[STORED DATA — start]
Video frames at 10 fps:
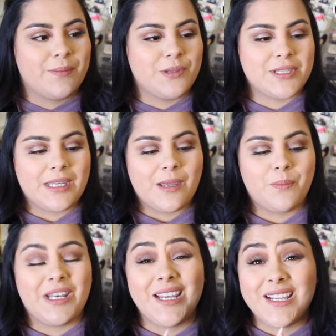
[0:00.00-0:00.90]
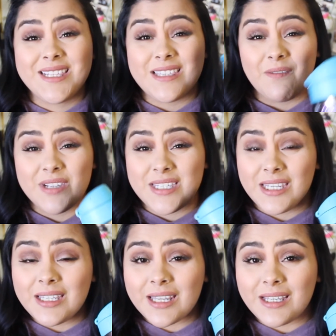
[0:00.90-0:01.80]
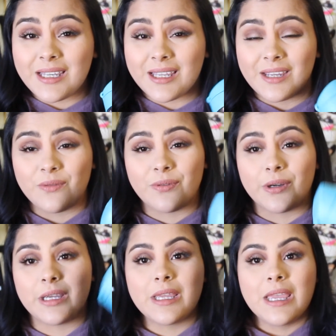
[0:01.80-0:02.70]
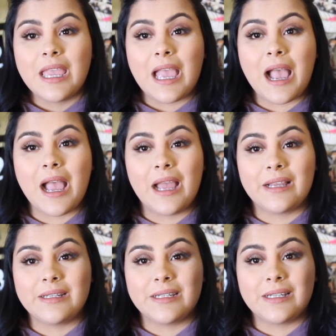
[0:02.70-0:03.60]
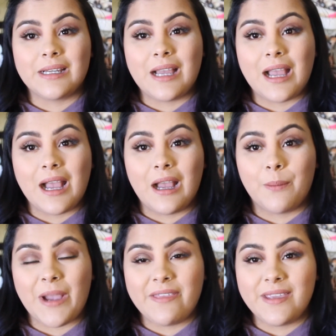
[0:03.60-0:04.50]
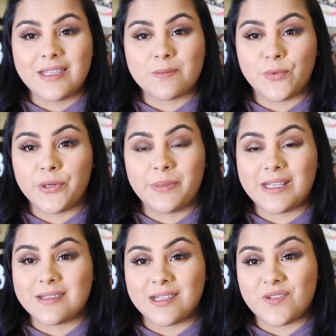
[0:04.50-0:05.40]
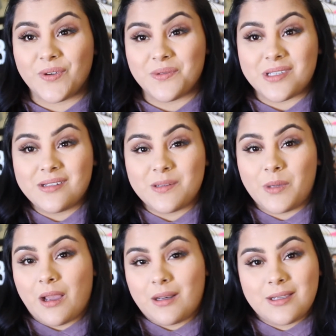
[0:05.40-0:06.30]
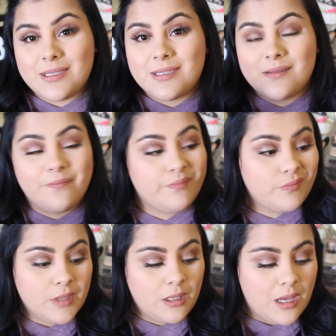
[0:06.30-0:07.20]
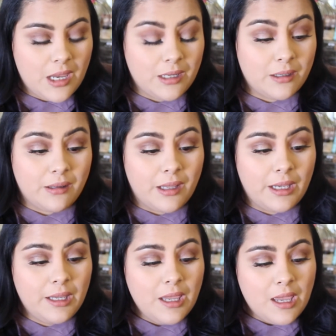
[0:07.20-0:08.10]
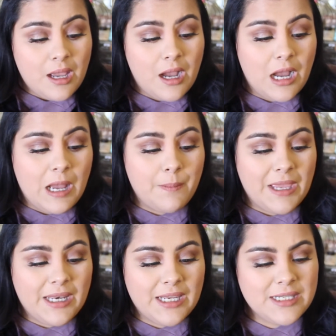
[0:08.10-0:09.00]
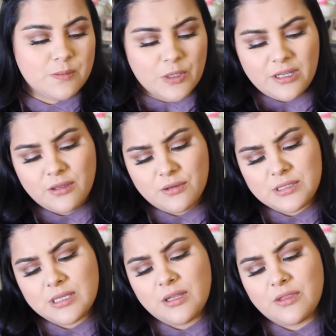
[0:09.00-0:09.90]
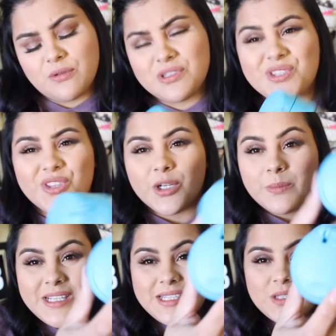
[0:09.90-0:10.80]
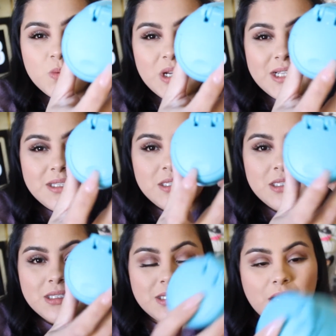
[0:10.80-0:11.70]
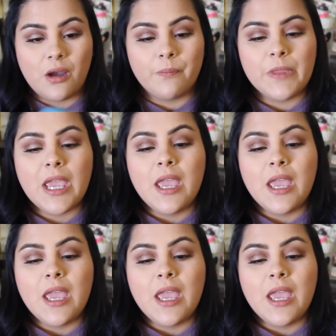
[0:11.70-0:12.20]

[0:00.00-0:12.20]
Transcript: up using it, but it is $17.99 for it, and I think it's more because it's Frozen, to be honest. I ain't gonna lie. It is one of those thermos ones, so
[STORED DATA — finish]
* DIRECTIONS
The result should be every entry, word for word, and no pictures.

* OUTPUT FOR THIS TASK
Video frames at 10 fps:
[0:00.00-0:00.90]
[0:00.90-0:01.80]
[0:01.80-0:02.70]
[0:02.70-0:03.60]
[0:03.60-0:04.50]
[0:04.50-0:05.40]
[0:05.40-0:06.30]
[0:06.30-0:07.20]
[0:07.20-0:08.10]
[0:08.10-0:09.00]
[0:09.00-0:09.90]
[0:09.90-0:10.80]
[0:10.80-0:11.70]
[0:11.70-0:12.20]

[0:00.00-0:12.20]
Transcript: up using it, but it is $17.99 for it, and I think it's more because it's Frozen, to be honest. I ain't gonna lie. It is one of those thermos ones, so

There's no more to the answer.